SPOILER ALERT: Sorry for all you guys who haven’t seen this month’s Women’s Running magazine, but if you turn to The Great Debate feature, you’ll see that this month it’s all about cross training.
Besides the fact that the lovely Leah and I have a starring role in this feature, the subject itself is an important one for runners. And if you’re a crazy lady like me, it’s perhaps even more pertinent. For alongside training for the Women’s Running 10k, the Royal Parks Ultra 50k (you can always sponsor me here), I have also signed up for my first duathlon. Yes, that’s right – I will be taking part in the London Duathlon 2013 (Sprint) at Richmond Park on Sunday 15 September 2013.
Why? Well, I guess I want to see if I can do it. You can probably tell by now that I love a good challenge. What’s more, I was a cyclist before I became a runner. In fact, while my teenage friends were lazing about in bed on a Saturday morning, I was cycling up and down hills pushing copies of The Sun and The Daily Mail through customers’ letterboxes. Fun? It wasn’t. But it did mean I was pretty hot on “current affairs” (I delivered The Sun and The Daily Mail remember) during this time, it kept me fit and I was able to get my hands on the latest Bush album in Our Price. It’ll also be a good bit of cross training for my 50k.
When I moved to London in 2006, I pretty much moved my bike with me and got to know the Big Smoke on two wheels. The thing is, and it’s a pretty big thing, I have never cycled competitively. Cycling has always been a way of getting from A to B or a leisurely activity. I have even been on two cycling holidays but timing myself has never been on an agenda. I guess I want to see if my equivalent of cycle “plodding” will be transformed when my competitive streak kicks in. If all else fails, at least I have a bike, helmet and my running legs to keep me going. I honestly hope it will not come to that.

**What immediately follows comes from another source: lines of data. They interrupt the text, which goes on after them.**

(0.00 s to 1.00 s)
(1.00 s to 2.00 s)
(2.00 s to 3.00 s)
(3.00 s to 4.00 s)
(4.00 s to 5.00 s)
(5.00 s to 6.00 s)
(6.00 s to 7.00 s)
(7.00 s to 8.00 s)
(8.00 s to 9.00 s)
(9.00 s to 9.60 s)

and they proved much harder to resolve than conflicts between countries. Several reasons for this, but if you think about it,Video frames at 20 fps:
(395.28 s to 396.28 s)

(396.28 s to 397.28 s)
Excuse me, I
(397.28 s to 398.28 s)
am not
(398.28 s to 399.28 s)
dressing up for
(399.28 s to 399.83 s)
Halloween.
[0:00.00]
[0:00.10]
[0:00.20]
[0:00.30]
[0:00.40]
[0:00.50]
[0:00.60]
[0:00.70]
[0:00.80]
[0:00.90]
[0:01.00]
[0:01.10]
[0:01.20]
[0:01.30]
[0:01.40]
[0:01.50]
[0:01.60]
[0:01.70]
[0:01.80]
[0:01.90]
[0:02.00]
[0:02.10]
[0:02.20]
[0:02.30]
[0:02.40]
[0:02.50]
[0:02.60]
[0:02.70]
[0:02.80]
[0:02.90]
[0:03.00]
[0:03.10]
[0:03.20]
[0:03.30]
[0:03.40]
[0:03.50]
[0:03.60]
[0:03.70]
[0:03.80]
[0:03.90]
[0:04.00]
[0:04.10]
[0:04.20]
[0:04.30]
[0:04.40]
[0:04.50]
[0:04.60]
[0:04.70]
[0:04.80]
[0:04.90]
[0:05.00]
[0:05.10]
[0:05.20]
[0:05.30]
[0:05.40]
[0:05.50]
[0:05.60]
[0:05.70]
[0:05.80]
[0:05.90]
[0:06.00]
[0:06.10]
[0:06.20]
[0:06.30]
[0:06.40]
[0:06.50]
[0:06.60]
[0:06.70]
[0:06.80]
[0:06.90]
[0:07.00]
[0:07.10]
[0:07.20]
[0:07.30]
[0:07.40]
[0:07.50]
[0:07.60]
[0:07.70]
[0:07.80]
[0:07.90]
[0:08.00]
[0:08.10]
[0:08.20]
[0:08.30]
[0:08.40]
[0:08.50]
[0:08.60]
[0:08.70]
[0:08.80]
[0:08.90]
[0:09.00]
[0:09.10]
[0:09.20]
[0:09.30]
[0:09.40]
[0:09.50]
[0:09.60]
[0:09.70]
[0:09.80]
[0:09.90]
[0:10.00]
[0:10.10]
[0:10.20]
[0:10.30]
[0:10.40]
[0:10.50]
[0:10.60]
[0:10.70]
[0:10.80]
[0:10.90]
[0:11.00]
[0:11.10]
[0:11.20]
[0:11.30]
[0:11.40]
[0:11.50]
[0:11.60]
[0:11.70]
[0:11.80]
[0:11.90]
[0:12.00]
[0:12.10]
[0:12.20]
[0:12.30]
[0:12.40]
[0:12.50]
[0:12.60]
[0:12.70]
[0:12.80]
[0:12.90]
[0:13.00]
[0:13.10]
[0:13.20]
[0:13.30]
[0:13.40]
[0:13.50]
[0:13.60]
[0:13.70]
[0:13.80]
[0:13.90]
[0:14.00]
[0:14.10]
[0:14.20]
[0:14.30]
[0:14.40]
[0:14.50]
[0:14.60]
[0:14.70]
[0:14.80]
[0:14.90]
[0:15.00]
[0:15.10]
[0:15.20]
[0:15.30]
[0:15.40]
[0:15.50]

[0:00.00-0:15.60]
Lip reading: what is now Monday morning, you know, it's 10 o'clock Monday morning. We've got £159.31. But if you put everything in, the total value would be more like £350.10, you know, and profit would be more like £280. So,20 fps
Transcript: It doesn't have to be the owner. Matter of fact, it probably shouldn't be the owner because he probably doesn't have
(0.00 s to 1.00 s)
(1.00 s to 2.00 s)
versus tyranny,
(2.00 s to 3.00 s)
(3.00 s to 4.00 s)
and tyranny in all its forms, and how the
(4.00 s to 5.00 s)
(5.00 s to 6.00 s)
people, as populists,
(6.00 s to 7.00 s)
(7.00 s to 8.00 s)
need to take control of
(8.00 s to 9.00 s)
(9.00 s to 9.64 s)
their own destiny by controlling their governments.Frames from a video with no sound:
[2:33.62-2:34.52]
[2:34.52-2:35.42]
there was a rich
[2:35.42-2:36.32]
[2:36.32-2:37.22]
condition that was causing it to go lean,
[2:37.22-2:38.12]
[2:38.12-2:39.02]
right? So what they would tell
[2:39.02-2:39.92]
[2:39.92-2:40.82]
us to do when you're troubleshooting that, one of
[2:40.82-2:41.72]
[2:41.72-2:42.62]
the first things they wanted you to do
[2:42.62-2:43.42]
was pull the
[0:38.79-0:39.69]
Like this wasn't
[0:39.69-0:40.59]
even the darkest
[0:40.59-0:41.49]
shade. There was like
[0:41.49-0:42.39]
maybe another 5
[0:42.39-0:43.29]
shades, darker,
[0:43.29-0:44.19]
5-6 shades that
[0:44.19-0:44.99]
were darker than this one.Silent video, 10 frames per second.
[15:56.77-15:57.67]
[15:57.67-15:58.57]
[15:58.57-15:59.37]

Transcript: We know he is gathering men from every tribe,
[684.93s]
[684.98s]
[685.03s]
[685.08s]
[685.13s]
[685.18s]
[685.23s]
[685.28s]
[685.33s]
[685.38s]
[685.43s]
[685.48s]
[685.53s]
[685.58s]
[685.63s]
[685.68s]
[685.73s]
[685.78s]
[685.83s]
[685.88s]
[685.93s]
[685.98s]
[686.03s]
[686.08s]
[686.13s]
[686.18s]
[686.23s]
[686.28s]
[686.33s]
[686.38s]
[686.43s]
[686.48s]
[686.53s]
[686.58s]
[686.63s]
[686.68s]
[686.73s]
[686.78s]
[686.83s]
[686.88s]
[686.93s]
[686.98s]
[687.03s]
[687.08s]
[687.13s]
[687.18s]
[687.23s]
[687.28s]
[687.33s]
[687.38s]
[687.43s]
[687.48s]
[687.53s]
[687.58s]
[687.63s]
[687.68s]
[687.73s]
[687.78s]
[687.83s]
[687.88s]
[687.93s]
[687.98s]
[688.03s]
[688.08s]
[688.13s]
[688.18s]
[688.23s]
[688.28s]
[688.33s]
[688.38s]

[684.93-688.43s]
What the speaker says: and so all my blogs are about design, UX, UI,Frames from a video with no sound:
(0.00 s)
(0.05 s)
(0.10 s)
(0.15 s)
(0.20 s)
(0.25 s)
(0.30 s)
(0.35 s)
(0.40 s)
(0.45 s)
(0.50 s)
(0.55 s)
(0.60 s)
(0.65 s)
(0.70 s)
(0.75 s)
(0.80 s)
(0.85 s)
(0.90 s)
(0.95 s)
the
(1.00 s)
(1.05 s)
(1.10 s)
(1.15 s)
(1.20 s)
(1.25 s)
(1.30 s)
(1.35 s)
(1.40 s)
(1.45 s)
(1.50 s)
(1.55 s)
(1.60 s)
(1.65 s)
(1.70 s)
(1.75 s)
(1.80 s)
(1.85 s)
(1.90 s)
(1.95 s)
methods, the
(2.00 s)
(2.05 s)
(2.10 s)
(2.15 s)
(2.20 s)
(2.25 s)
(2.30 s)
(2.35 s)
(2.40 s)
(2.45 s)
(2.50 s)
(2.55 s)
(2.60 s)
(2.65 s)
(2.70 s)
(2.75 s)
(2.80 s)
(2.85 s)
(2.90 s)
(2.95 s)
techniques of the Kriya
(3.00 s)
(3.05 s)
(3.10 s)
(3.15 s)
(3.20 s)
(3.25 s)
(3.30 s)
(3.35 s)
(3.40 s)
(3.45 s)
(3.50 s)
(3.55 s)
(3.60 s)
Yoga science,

Alongside weddings, holidays, festivals and other silly season madness, I have tried to come up with some sort of adaptation of my 50k training plan by using these suggestions from the London Duathlon’s training expert, Dermott Hayes from RG Active:
Dermott Hayes says: Do your homework
Have I checked the transport for the day as Dermott suggests? Not yet, but I definitely will follow this rule closer to the time after my rather poor planning pre my last race The National Lottery Anniversary Run. He also says chat to athletes who have competed in the race before so you know what to expect. I’ve not done this yet but if any of you are former London Duathletes, please give me a shout. Any tips are welcome. Please.
Dermott Hayes says: Get the basics
I have a bike and helmet, I have a drawer full of running gear and running shoes. They say a poor workman blames his tools but I think you can make an exception when it comes to something like a duathlon. In fact, Dermott says: “you need to make sure your equipment is in good working order”. So I’ll get my bike serviced at the end of the month. I want to be able to concentrate on the race as opposed to wondering whether my brakes will fail or gears give up when climbing that killer hill in Richmond Park.
Dermott Hayes says: Build using BRICK’s
Yup, it’s a new term to me too. Dermott describes a BRICK session as a simulation of race day. I am doing the Sprint distance, which is 10K run, 22K cycle and 5k run. Besides the competitive cycling, I’m also concerned about the transition between the cycling and running elements. Will my legs feel like jelly after 22K? Will I fall flat on my face? I need to get onto one of these BRICK sessions to build my confidence. How do I swap between disciplines smoothly? Thankfully, RG Active is offering BRICK sessions for newbies like me (find out more here) and I’m going to head to my first one soon. Watch this space to see if I BRICK it.
Dermott Hayes says: Train transitions
This is my first duathlon and I’m not going to spend loads of money on bicycle clips/cycling unitards because multi-sport challenges may not be my bag. Mentally, however, I need to develop my mindset of changing from running to cycling back to running. Oh and remember to remove my bicycle helmet. Not a good look on your final run.
Dermott Hayes says: Get outdoors
Here’s a confession, I’m not a gym bunny. The only reason I have a gym membership is so I can use their shower and go to the occasional Pilates class. I can see the benefits of training on a treadmill but I prefer hitting the open road (or should I say path). Dermott says that training indoors can be helpful for certain training sessions as you can control the environment, but I love the unpredictability of the being outdoors. I am certainly training outdoors and with an impending house move soon, I’ll be tackling those hills of Highgate on two wheels. Hopefully this will put me in good stead for THAT hill, described in the race information as a “short, steep climb up Broomfield Hill”. I’ve cycled up that notoriously steep hill before and it certainly doesn’t feel short when you’re halfway up!
Dermott Hayes says: Be an early bird
When it comes to race day, I have of late been a bit lax when it comes to arrival times. This is mainly because I know what to expect. For the London Duathlon, I have no idea what I’m going to encounter so getting there early is definitely a priority of mine to see how the race operates and set up my transition area.
Will anyone be joining me on Sunday 15 September? If you have any tips for preparation or race day, please share.